Deformed frogs, another environmental false alarm
By Dennis Avery
Copyright 1999 Las Vegas Review-Journal
May 11, 1999
Five years ago, a group of Minnesota school kids hunting frogs in a wetland
discovered that nearly half of the frogs had deformities of the hind legs.
Their findings spread over the Internet, feeding into other reports of
deformed frogs, declining frog populations and speculation that
pesticides were causing deep-seated damage to global ecology.
Eventually, misshapen frogs were found in more than 40 states. The Minnesota
kids were told by environmental groups that they had gathered the final proof
that man-made
pesticides should be banned.
The Sierra Club's magazine trumpeted,
"How
Pesticides are Creating Deformities in Frogs." A headline in Iowa's Des Moines Register newspaper read,
"Deformed Frogs Stun Scientists." A Reuter story warned,
"U.S. Frog Deformities Could Be Linked to
Pesticide."
Now Science magazine has published two papers that demonstrate a natural cause
for the deformed frogs: natural parasites. It seems that tiny flatworms burrow
into tadpoles and cause frog abnormalities ranging from no hind legs to six
extra legs.
One research project examined five species of frogs in 12 U.S. locations and
concluded that the deformities are characteristic of parasitic attacks, not
chemicals.
A second group of researchers exposed tadpoles to the flatworms in controlled
laboratory experiments and found the frogs got the same kinds of deformities as
were found in the
wild. A control group of tadpoles, protected from the parasites, developed
normally.
Undaunted, Judy Helgen of the Minnesota Pollution Control Agency insists,
"For us, chemicals are (still) the leading hypothesis."
Of course, the state's environmental protection agency is not totally
disinterested in the question. If
pesticides are the cause of deformed frogs, then the agency will get more budget to deal
with the problem. It will write important new regulations to control what
farmers do. Its press conferences will draw lots of reporters.
If deformed frogs are simply another harsh fact of nature, then it will get no
extra money and might even have to answer embarrassing questions about why it
was conducting large-scale scaremongering based on a school nature trip.
Other researchers across the country still loudly announce that
"we don't have all the answers yet" and claim that their
lines of inquiry should continue to be funded.
But if the problem turns out to be parasites, not
pesticides, they realize their funding will dry up. Almost nobody cares about deformed
frogs in the wilds of Minnesota unless they can be used for a political
statement.
The Natural Resources Defense Council, World Wildlife Fund, Consumers Union
(the publisher of
Consumer Reports) and other eco-groups have resigned from President Clinton's food safety
advisory panel because they can't produce enough proof of risk for even this
green-oriented administration to ban big groupings of man-made
pesticides.
The same newspapers that ran the scare headlines on deformed frogs probably
also ran
Consumer Reports magazine's self-deluded
"toxic index" story on the supposed dangers of
pesticide residues on fruit. After all,
pesticides have been one of the most
reliable and longest-running scare stories in the history of journalism. No
doubt these papers will simply await the next toxic terror opportunity.

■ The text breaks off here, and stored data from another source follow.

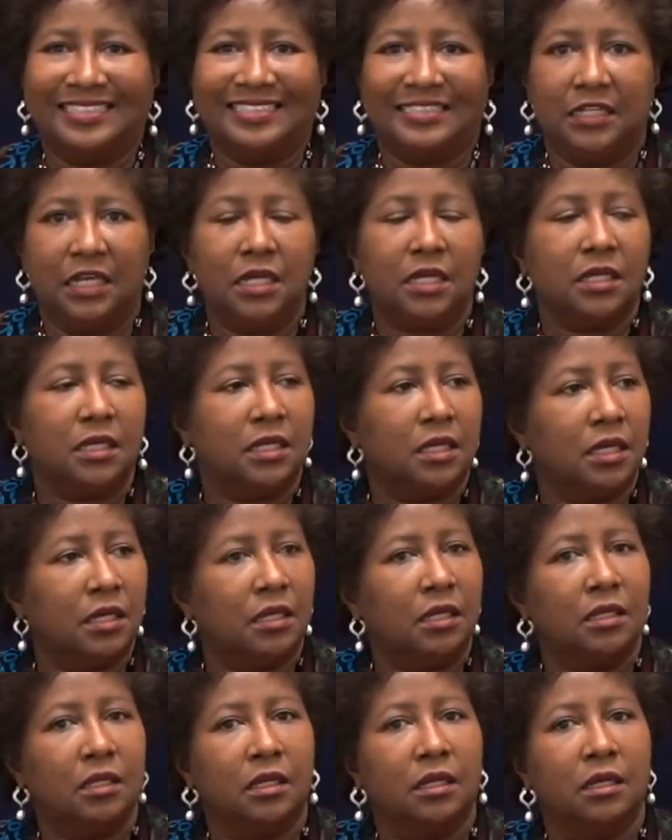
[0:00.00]
Did
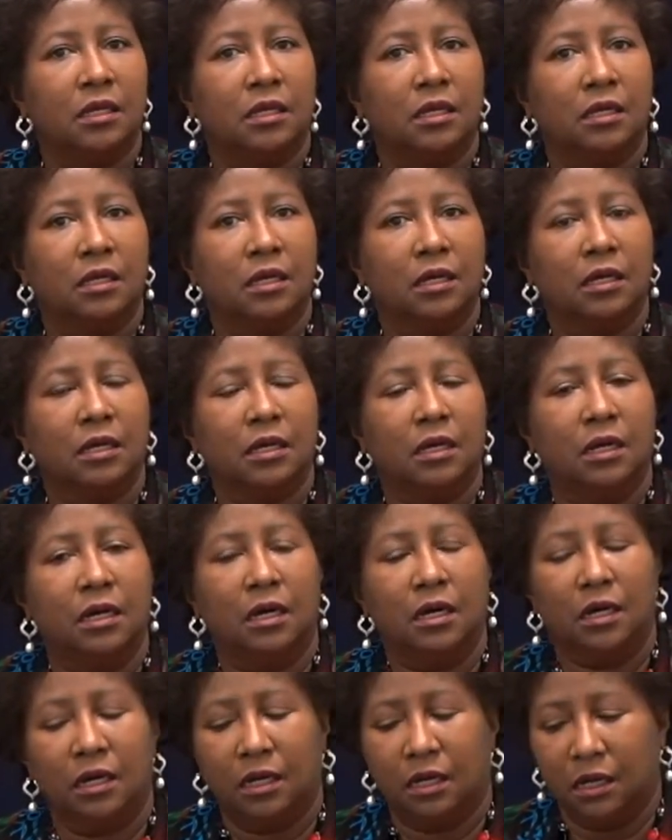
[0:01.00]
get
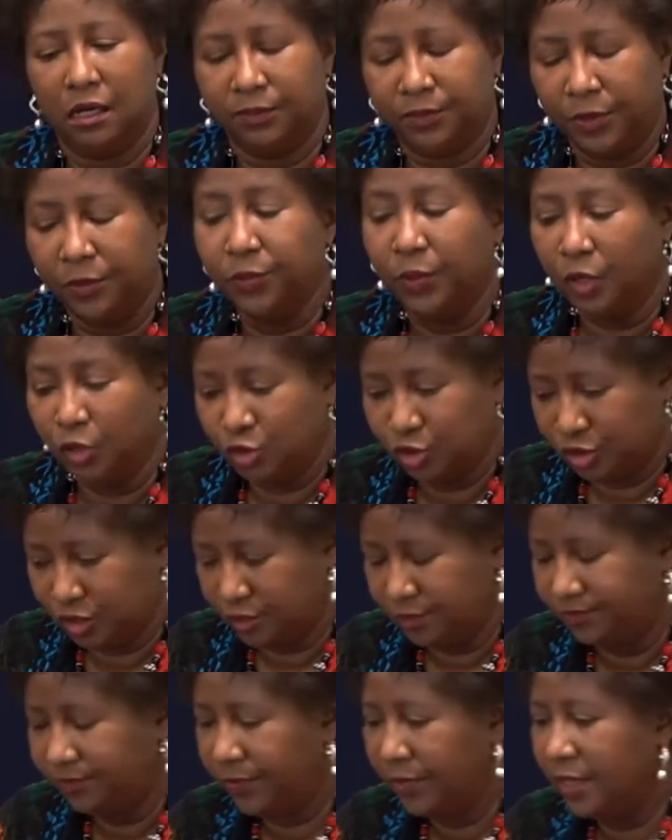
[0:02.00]
a
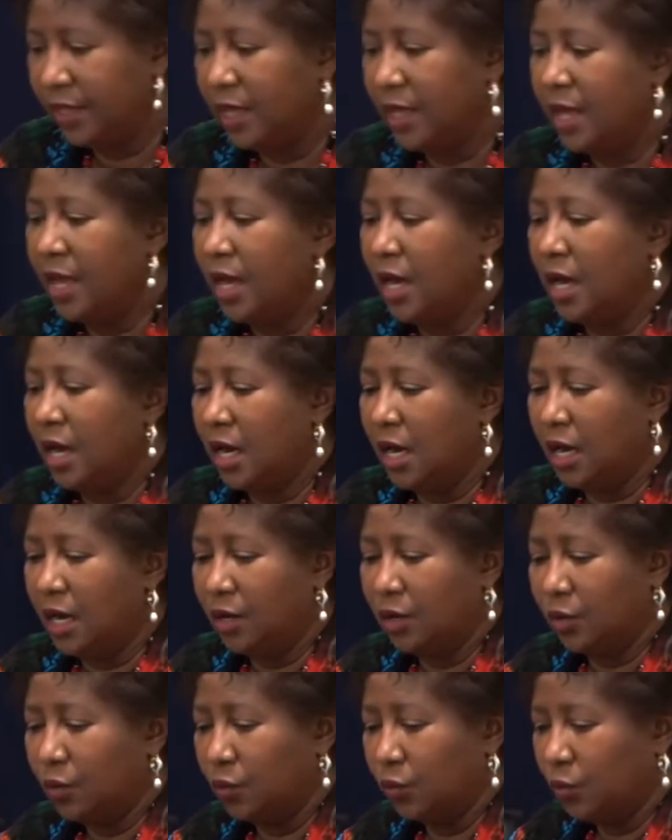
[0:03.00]
promotion.
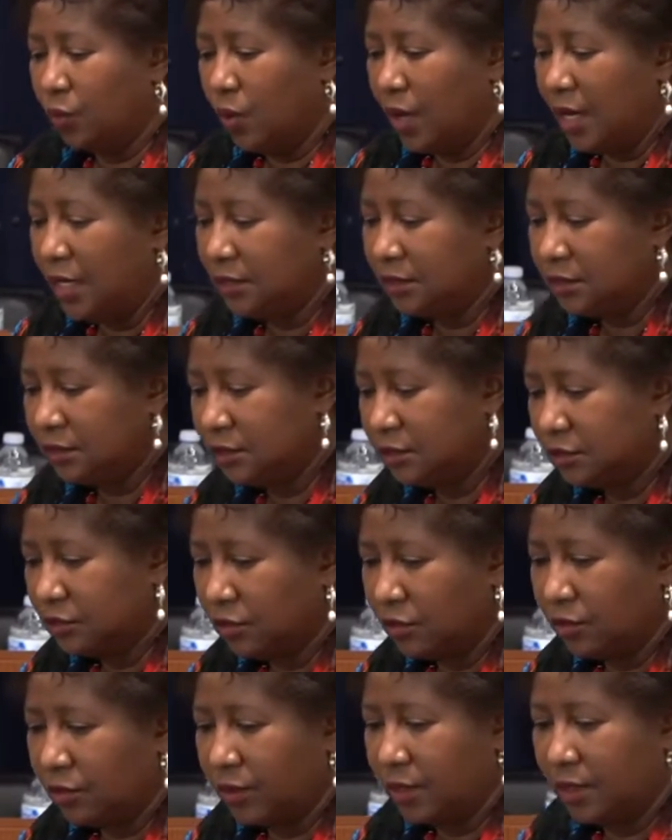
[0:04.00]
One
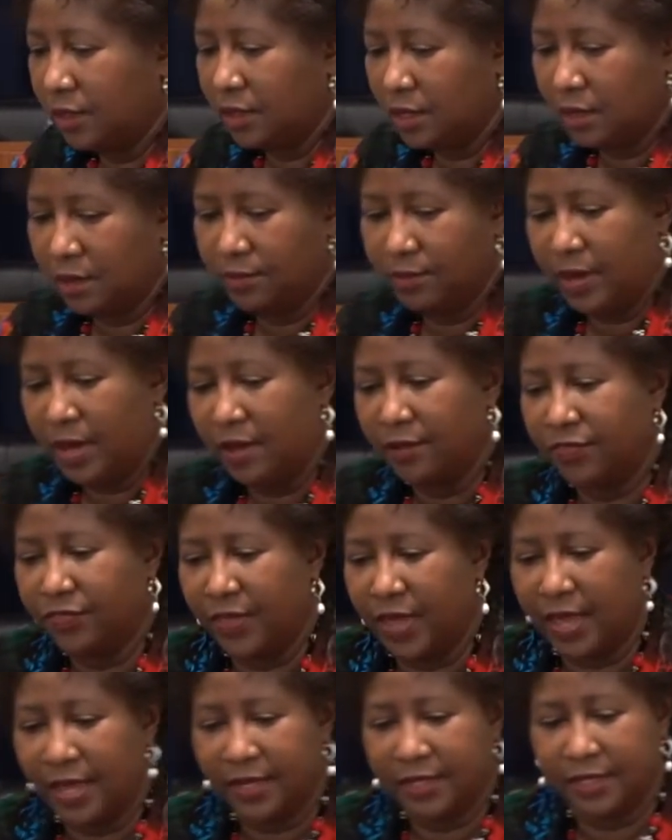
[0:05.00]
story about
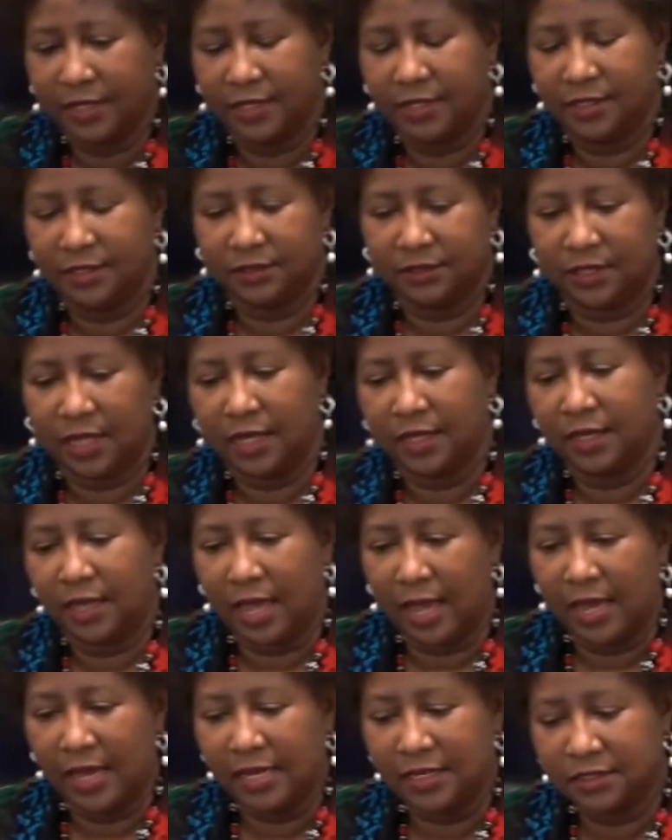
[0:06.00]
that is I
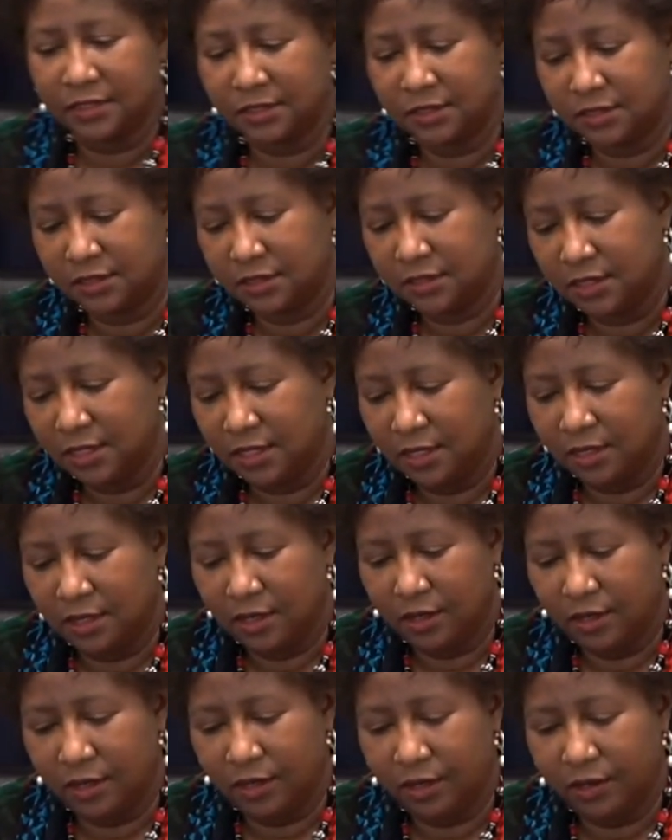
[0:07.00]
asked
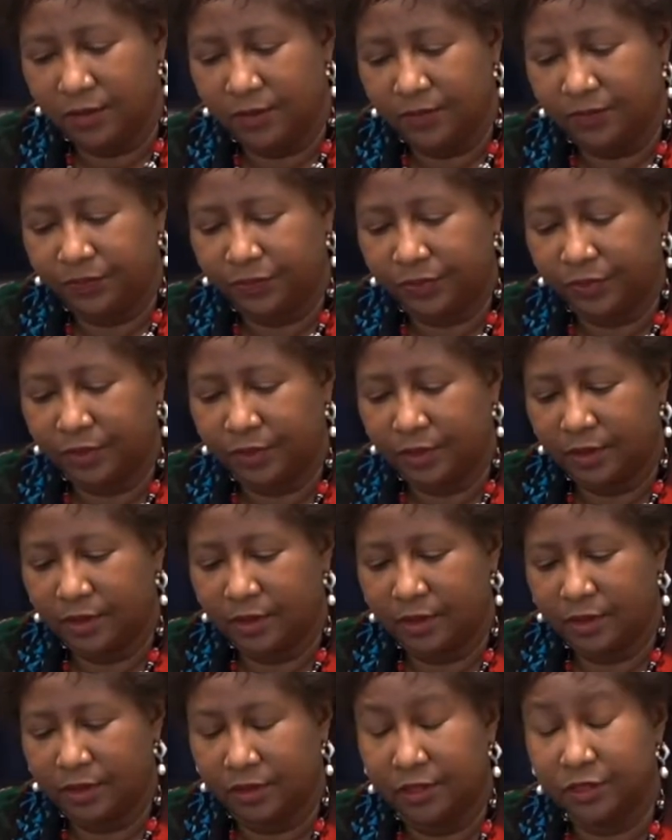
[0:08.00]

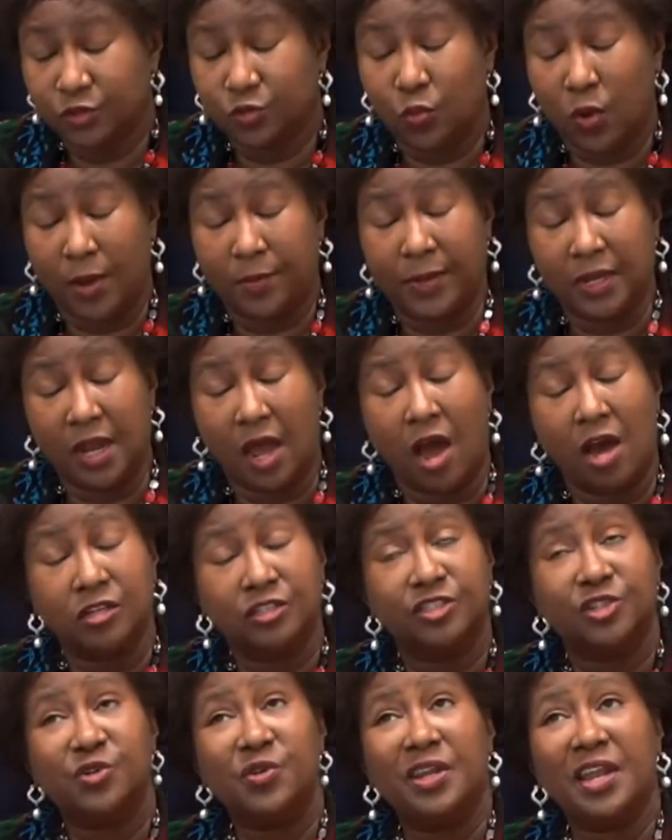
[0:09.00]
this woman,
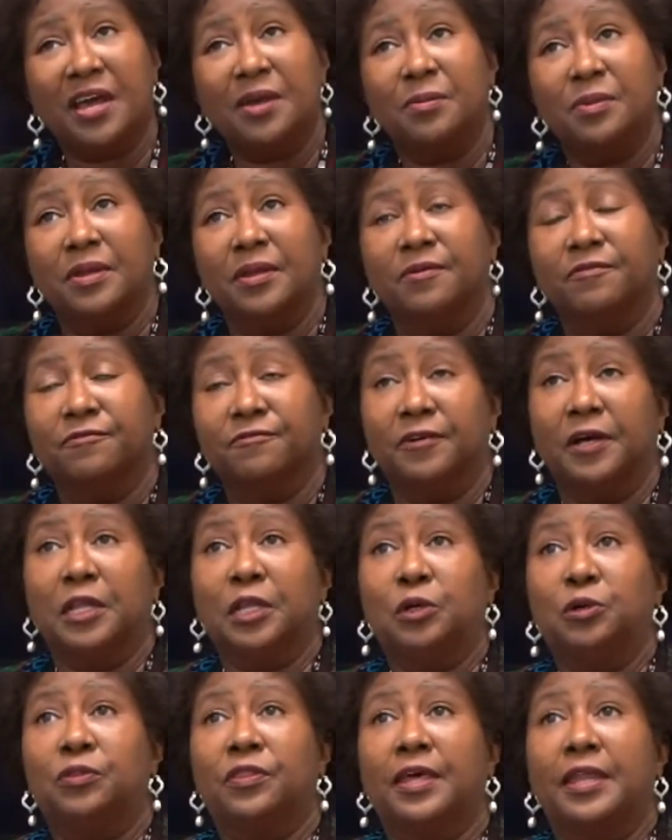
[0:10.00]
also an IBM
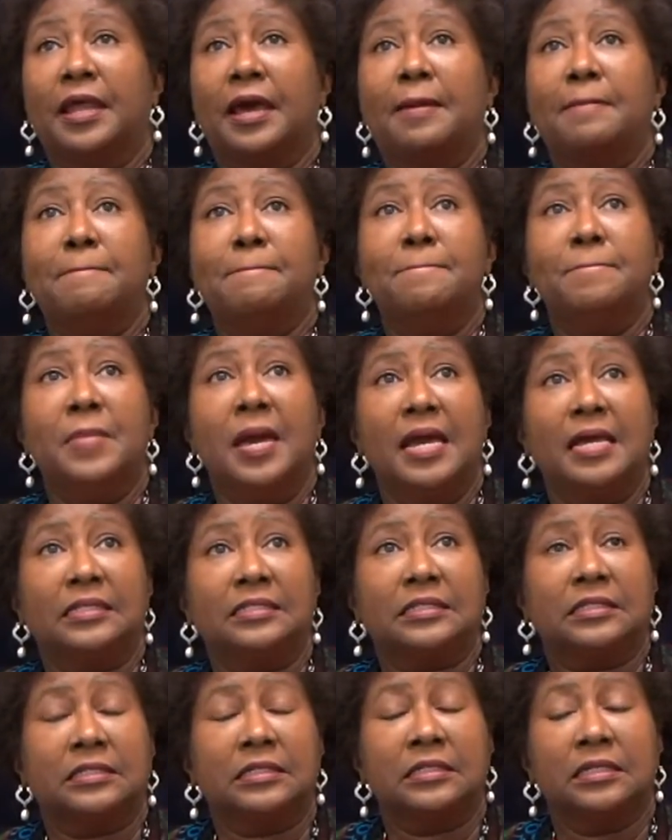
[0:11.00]
fellow that I
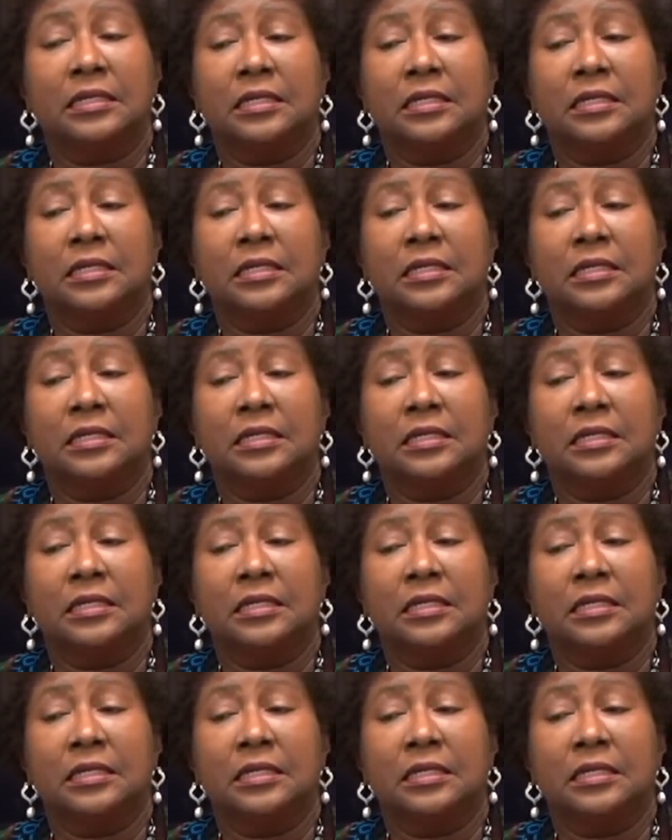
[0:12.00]
met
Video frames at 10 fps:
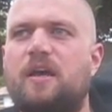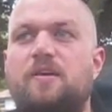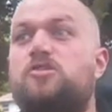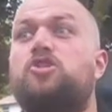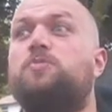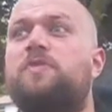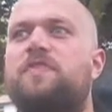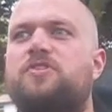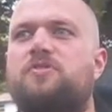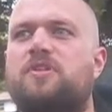
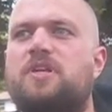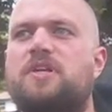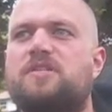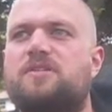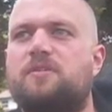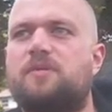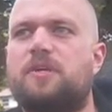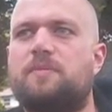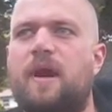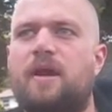superficial things that don't
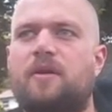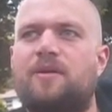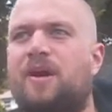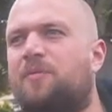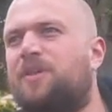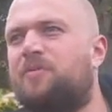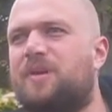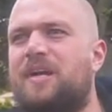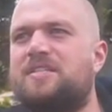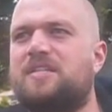really matter, not really
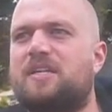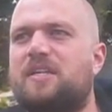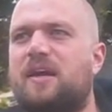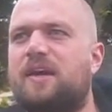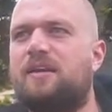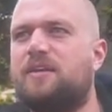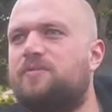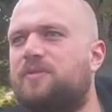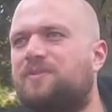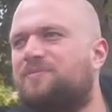realizing that
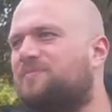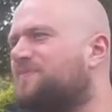even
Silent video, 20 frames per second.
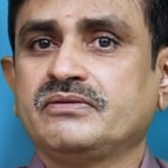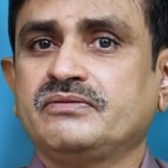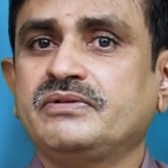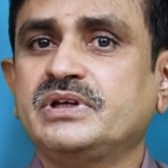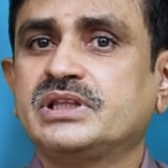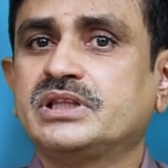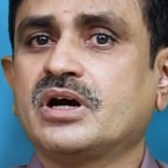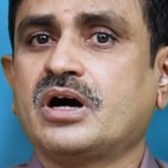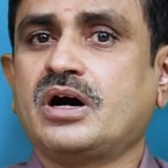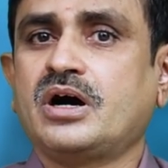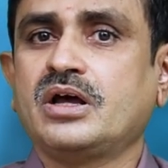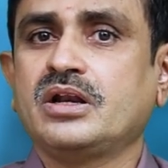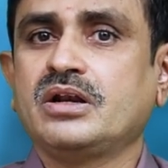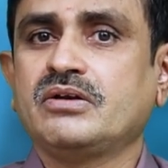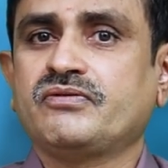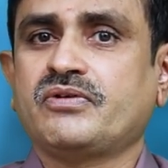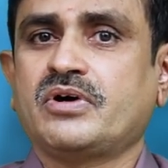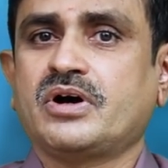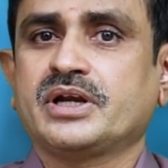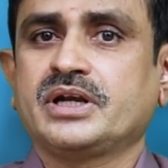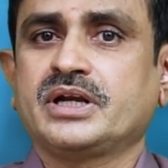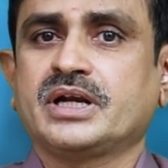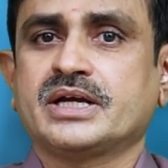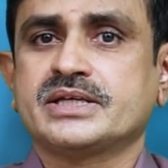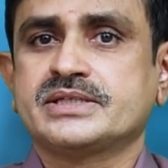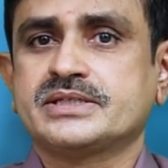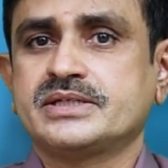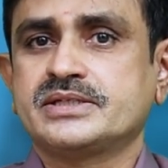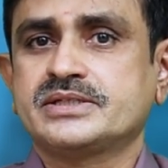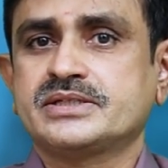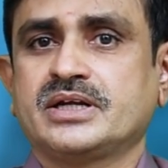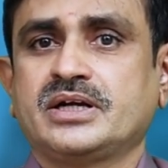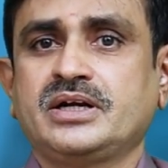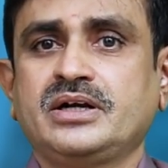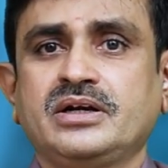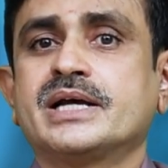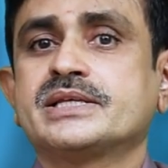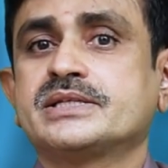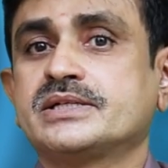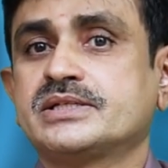with all foreign assets and
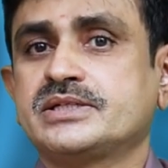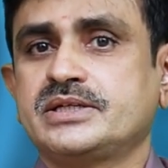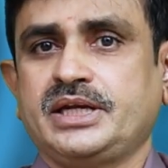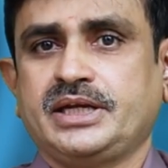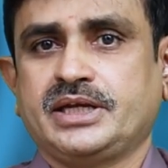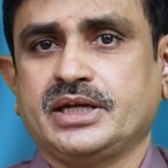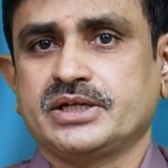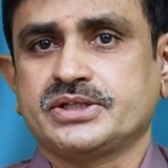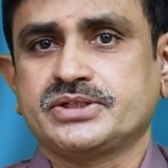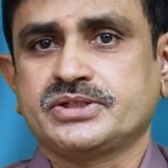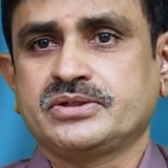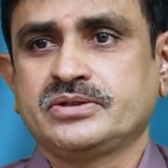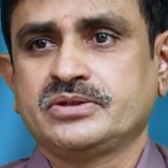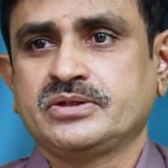assets details.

Once again, eco-suspicion has run far ahead of science and embarrassed itself.
A few years ago,
"pesticides and pollution" were accused of killing dolphins; the killer turned out to be a virus.
Now the National Cancer Institute says that non-smoking cancer rates in the
United States began to decline 30 years ago, even though
pesticide use has continued unabated. Medical researchers say our diets and our genes
are the major nonsmoking cancer sources. As a country, we eat too many fatty
foods and too few fruits and vegetables.
Someday, when advances in biotechnology allow us to rely less heavily on
pesticides, historians will look back and snicker at the
hysteria over those chemicals that helped cut cancer risks and saved room on
the planet for wildlife.
Meanwhile, the frog scare is gone, but stay braced for the next scare
headlines on
pesticides.
Dennis T. Avery is based in Churchville, Va., and is director of global food
issues for the Hudson Institute of Indianapolis.